Ethan Mollick, a professor at the Wharton School at the University of Pennsylvania, offers another thought-provoking approach. He believes that traditional methods of integrating new technologies are ineffective for AI due to their centralized nature and slow speed, which makes it difficult for IT departments to develop competitive internal AI models and for consultants to provide specific guidance. The true potential of AI applications lies with employees who are experts in their field of work, suggesting that for organizations to truly benefit from AI, they must engage employees (aka “secret bots”) in using AI technology.

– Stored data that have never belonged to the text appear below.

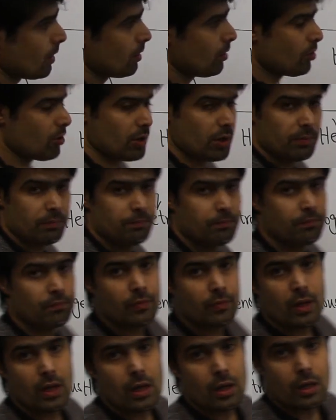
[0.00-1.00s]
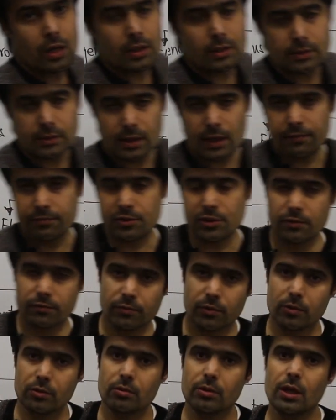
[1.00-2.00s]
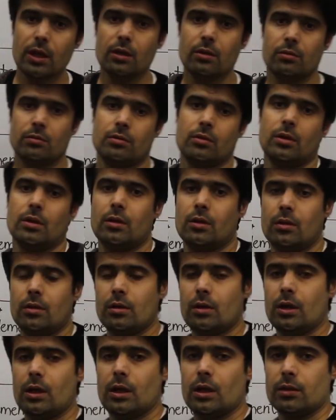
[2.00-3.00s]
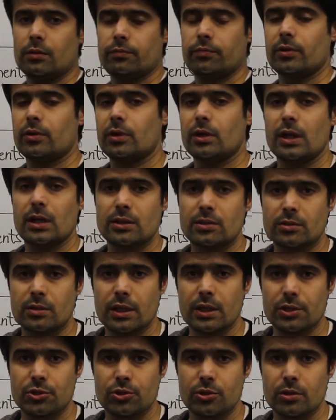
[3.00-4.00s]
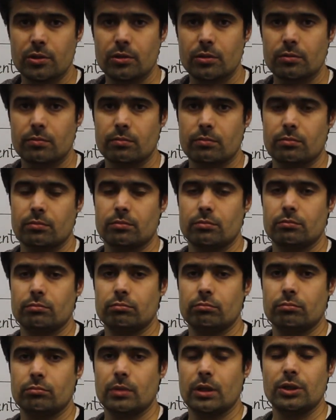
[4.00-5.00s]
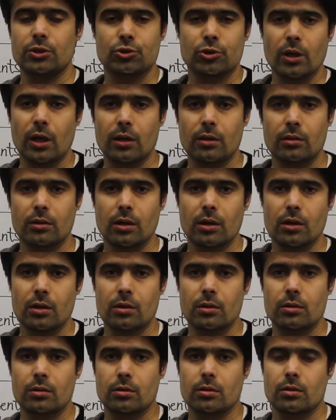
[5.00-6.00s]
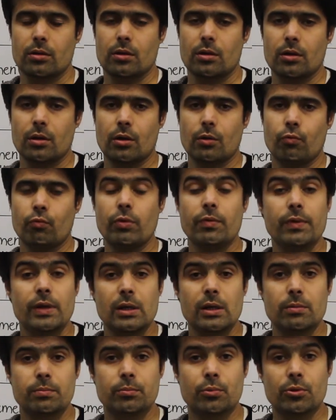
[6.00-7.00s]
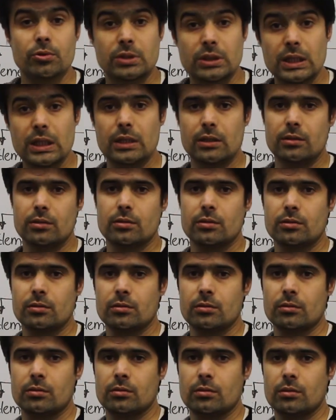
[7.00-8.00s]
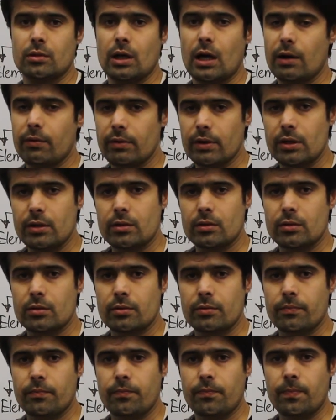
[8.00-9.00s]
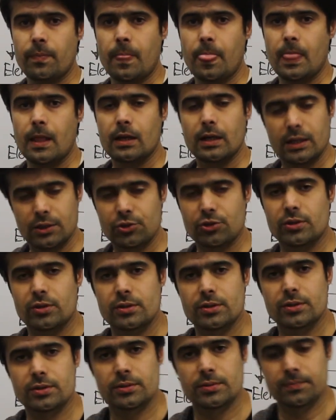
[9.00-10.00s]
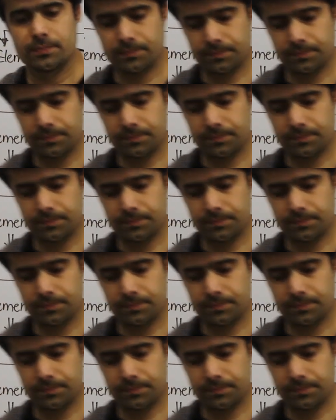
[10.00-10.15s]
Okay, it's sufficient for today, and for the next lecture inshallah we will proceed our lectures.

First, brands should acknowledge that employees at any level can possess valuable AI skills, regardless of their formal role or past performance. After discovering the existence of secret cyborgs among AI-savvy employees, companies must foster a collective learning environment, such as a library of crowdsourced tips, and promote the use of AI by offering guarantees that no jobs will be lost due to AI. A culture to reduce concerns about artificial intelligence. Artificial intelligence can eliminate mundane tasks and encourage more engaging jobs.

Employers should be able to offer generous rewards for identifying significant opportunities where AI can help their organizations. This could include financial incentives, promotions or flexible working conditions, and be handled through gamification.

Today’s organizations should act quickly to determine how to leverage the productivity gains that AI can bring, how to reorganize workflows based on AI capabilities, and how to manage potential risks associated with AI use, such as data illusion and intellectual property issues. This requires a proactive approach to developing a comprehensive AI policy that empowers employees at all levels to leverage their insights and fosters a culture that rewards AI-driven innovation.